THE PROBLEM: Go through the entries below and collect each line with the string "frames" in it.

INPUT DATA:
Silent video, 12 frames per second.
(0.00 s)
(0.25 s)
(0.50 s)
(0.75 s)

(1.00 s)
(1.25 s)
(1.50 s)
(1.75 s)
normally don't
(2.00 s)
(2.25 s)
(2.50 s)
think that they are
...
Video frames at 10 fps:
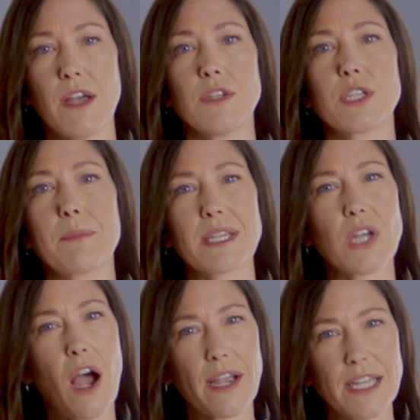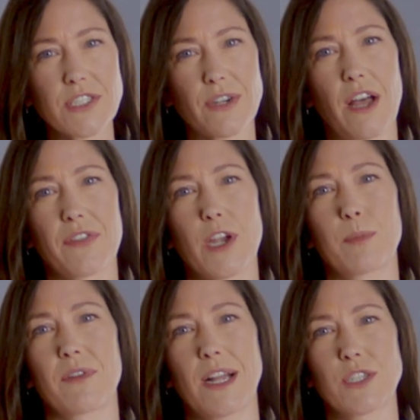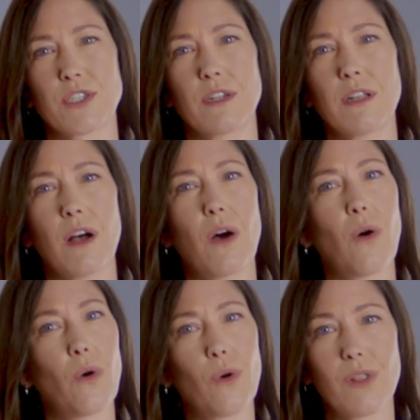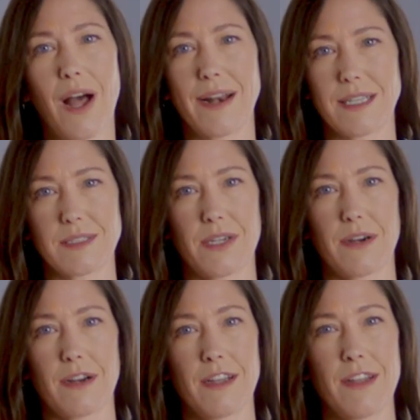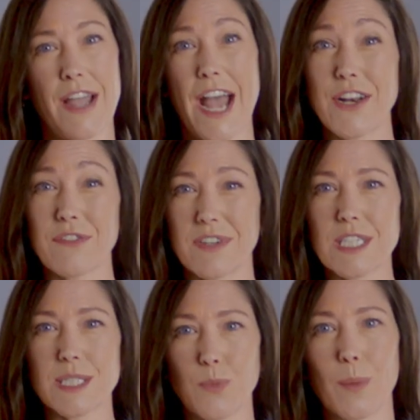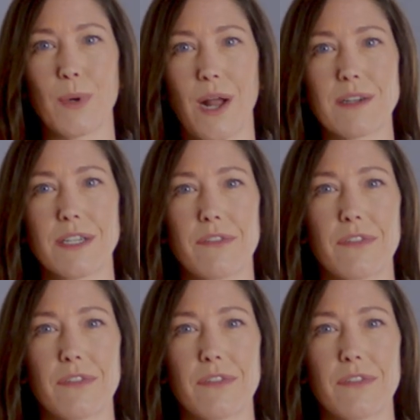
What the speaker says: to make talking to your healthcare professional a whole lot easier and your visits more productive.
...
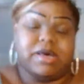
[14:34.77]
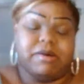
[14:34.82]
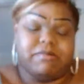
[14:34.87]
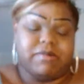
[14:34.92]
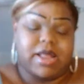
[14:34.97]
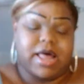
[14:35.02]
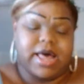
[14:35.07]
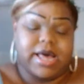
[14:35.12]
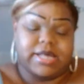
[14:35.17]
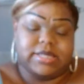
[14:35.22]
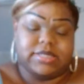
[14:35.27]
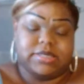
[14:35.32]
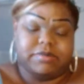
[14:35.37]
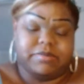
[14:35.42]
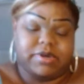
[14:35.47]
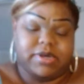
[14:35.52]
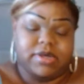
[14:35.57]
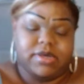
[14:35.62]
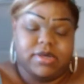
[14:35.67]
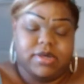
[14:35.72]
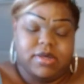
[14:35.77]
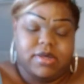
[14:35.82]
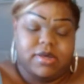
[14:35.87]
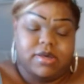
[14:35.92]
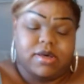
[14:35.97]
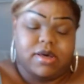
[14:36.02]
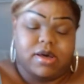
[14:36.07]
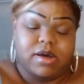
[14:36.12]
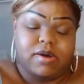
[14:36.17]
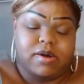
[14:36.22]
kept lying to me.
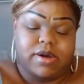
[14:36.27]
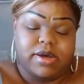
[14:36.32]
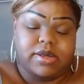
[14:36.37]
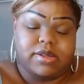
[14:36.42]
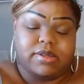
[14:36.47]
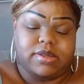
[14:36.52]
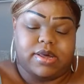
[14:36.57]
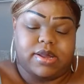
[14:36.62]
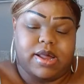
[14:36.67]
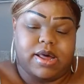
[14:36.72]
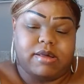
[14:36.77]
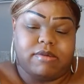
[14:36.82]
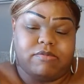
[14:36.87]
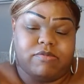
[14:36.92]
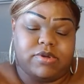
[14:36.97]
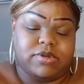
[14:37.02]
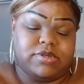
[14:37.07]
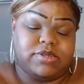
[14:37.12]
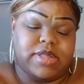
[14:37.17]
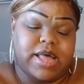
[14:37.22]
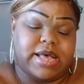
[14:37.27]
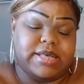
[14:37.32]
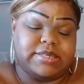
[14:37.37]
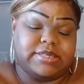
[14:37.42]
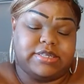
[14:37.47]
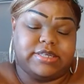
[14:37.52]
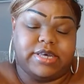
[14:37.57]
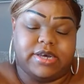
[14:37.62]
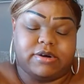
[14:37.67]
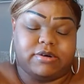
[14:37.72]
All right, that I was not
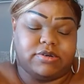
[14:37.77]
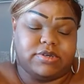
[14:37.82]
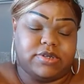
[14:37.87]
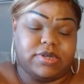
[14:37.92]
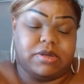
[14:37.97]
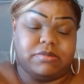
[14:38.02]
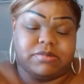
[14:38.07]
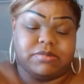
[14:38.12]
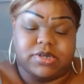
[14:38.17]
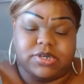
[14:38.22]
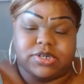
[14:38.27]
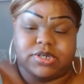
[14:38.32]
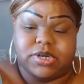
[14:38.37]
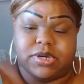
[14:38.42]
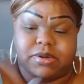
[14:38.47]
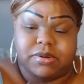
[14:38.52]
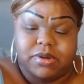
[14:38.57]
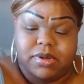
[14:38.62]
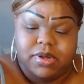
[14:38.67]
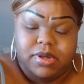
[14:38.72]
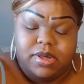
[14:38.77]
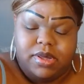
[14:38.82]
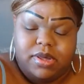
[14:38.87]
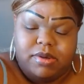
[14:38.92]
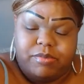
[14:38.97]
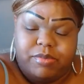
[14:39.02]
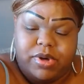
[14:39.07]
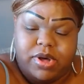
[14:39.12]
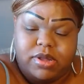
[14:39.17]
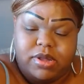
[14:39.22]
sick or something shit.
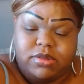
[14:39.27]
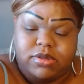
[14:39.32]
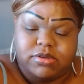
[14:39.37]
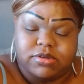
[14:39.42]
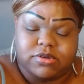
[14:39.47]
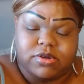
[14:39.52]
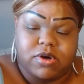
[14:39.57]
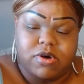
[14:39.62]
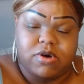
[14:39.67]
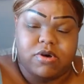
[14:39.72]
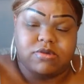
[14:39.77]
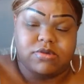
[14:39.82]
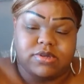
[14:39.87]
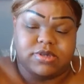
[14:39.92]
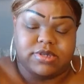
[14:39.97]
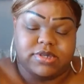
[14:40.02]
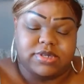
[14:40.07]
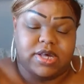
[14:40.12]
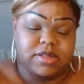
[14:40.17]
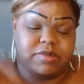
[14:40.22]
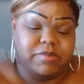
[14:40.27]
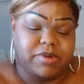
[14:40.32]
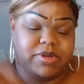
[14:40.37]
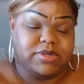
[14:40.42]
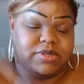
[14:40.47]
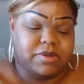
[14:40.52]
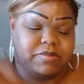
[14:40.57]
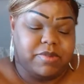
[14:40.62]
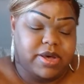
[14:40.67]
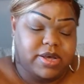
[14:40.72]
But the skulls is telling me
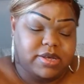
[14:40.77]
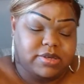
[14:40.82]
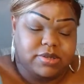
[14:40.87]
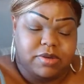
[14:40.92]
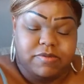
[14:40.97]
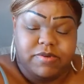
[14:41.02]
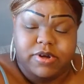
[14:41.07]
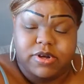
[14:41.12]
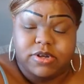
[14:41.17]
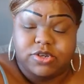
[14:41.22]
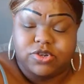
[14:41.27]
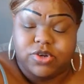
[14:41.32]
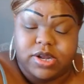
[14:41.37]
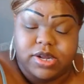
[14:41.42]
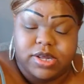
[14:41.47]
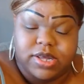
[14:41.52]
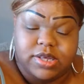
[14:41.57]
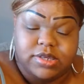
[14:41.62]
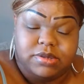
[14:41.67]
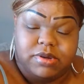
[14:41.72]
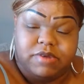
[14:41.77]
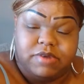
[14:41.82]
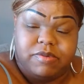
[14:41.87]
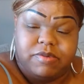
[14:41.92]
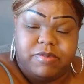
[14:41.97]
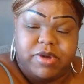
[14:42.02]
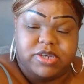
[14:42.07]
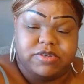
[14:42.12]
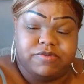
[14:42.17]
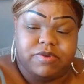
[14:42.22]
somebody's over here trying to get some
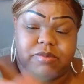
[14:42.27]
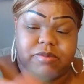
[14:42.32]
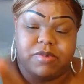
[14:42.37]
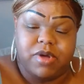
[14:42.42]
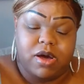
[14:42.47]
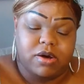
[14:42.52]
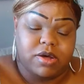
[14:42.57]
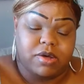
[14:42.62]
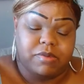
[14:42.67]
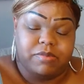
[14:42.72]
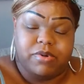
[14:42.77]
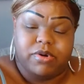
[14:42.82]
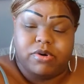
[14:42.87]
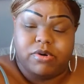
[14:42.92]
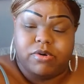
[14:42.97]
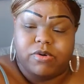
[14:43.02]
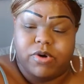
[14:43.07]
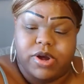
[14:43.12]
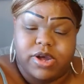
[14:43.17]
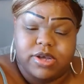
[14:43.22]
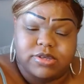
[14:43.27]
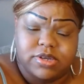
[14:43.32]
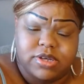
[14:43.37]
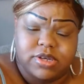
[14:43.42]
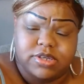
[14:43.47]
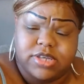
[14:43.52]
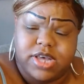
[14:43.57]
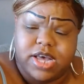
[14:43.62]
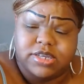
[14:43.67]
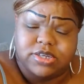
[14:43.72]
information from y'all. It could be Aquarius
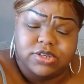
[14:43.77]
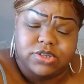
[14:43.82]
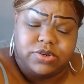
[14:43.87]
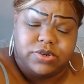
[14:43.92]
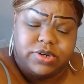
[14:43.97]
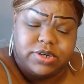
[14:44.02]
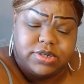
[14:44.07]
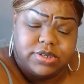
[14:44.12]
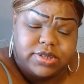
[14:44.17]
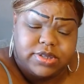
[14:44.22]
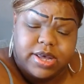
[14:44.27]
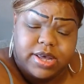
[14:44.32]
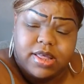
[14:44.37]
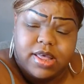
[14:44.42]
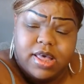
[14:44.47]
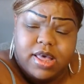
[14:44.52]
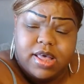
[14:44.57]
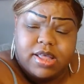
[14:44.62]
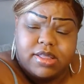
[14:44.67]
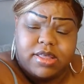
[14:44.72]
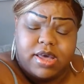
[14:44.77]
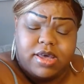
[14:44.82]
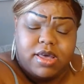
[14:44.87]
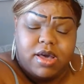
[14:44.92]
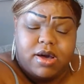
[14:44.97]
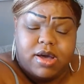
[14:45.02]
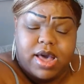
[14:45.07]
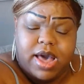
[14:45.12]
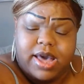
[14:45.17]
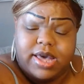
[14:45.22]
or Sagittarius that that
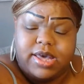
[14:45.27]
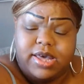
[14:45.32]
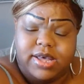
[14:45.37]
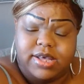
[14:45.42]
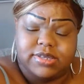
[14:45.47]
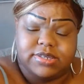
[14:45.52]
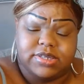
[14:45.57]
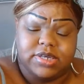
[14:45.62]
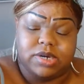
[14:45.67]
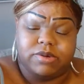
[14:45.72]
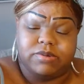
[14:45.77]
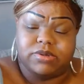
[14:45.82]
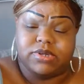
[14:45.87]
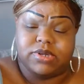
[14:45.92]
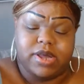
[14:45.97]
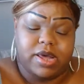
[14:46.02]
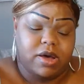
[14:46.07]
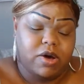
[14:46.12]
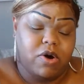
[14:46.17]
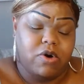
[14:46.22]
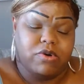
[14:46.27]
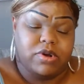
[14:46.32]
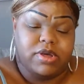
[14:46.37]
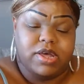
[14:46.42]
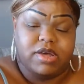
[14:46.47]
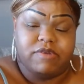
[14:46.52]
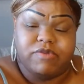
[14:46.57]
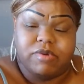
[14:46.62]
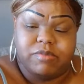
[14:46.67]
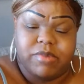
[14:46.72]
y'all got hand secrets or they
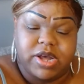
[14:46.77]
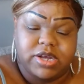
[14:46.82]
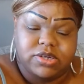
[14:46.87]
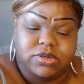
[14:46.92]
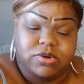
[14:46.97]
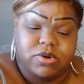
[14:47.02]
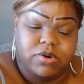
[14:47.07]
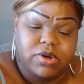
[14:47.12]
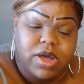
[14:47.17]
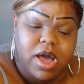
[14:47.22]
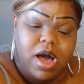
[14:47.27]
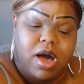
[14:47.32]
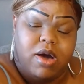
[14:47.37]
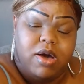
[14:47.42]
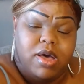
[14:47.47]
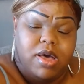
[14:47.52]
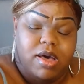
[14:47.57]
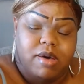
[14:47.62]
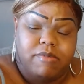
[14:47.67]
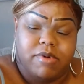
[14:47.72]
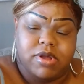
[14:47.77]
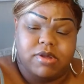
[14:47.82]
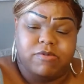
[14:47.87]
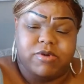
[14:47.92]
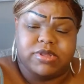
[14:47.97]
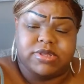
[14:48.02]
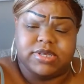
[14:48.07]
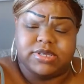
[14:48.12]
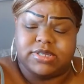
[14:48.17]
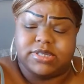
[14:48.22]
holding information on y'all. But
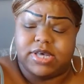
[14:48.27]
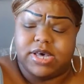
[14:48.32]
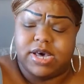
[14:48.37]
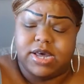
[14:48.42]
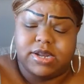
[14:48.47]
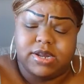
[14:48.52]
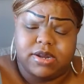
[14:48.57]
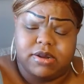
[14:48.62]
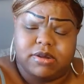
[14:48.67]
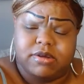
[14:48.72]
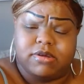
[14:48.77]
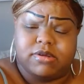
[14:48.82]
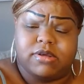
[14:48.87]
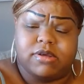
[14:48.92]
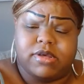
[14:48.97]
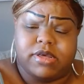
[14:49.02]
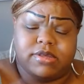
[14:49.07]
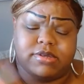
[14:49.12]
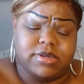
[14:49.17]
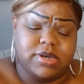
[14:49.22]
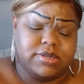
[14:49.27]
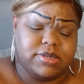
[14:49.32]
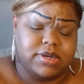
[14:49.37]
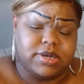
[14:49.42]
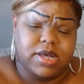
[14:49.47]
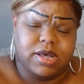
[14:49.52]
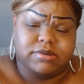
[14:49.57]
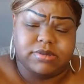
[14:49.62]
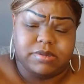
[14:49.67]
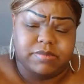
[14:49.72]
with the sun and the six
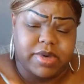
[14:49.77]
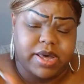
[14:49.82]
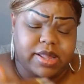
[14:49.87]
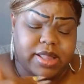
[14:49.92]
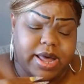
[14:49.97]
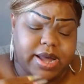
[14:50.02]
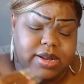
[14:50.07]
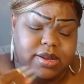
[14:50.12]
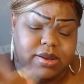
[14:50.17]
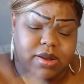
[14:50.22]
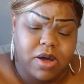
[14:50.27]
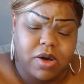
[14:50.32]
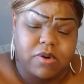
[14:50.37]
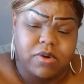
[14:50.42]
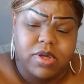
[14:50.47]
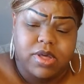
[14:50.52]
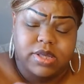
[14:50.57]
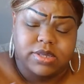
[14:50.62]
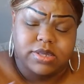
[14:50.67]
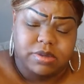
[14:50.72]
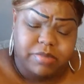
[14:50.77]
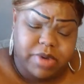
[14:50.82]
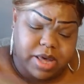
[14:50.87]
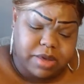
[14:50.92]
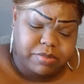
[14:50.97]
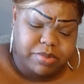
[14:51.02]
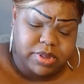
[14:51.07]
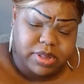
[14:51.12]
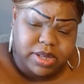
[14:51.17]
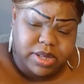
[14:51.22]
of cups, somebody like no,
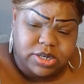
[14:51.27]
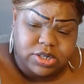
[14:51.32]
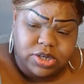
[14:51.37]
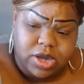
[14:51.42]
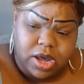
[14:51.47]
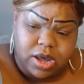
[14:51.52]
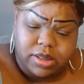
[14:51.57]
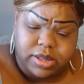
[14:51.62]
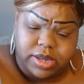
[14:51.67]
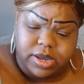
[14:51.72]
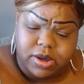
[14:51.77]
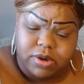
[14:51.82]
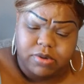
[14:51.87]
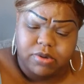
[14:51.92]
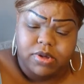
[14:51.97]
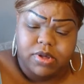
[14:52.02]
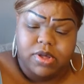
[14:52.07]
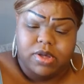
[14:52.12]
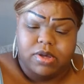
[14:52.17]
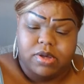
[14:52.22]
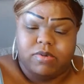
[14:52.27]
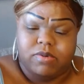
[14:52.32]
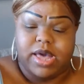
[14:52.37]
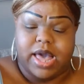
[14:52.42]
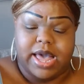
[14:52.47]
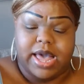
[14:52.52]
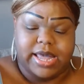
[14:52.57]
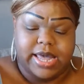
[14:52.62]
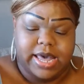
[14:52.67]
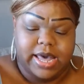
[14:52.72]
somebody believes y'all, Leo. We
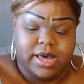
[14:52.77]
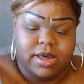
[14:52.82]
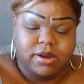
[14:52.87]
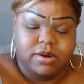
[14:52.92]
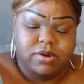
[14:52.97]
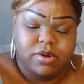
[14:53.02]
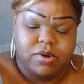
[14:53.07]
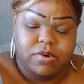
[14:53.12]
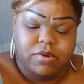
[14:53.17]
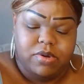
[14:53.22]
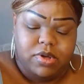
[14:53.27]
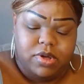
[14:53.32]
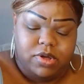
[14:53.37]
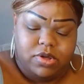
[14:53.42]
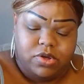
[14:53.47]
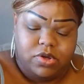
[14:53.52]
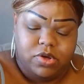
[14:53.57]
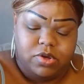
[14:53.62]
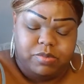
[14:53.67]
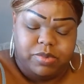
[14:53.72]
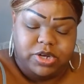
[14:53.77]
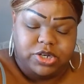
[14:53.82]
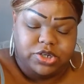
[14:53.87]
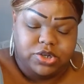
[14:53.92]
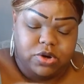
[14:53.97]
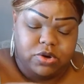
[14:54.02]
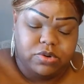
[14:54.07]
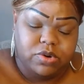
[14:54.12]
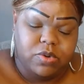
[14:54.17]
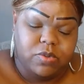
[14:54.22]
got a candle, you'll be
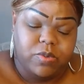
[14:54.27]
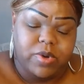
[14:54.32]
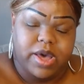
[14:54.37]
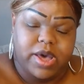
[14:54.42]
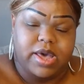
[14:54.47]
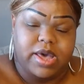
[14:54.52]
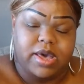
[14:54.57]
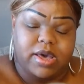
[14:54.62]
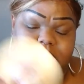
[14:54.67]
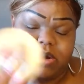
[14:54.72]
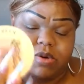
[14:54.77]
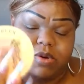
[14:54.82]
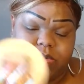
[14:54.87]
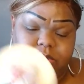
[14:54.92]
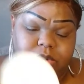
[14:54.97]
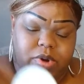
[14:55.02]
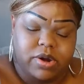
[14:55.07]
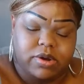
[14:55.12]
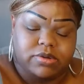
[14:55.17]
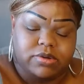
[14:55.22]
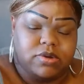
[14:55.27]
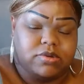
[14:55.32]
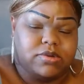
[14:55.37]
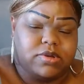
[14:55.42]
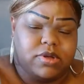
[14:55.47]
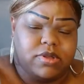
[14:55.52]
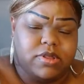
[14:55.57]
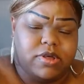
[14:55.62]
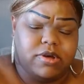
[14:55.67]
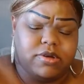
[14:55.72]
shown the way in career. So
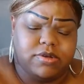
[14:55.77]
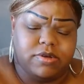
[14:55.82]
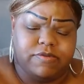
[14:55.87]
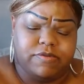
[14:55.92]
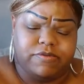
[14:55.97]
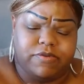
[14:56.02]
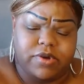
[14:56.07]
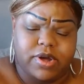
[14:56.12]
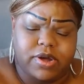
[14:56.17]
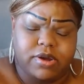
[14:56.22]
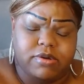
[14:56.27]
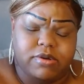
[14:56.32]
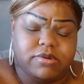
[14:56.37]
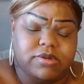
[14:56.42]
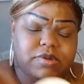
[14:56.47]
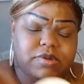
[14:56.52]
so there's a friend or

EXERCISE ANSWER:
Silent video, 12 frames per second.
Video frames at 10 fps:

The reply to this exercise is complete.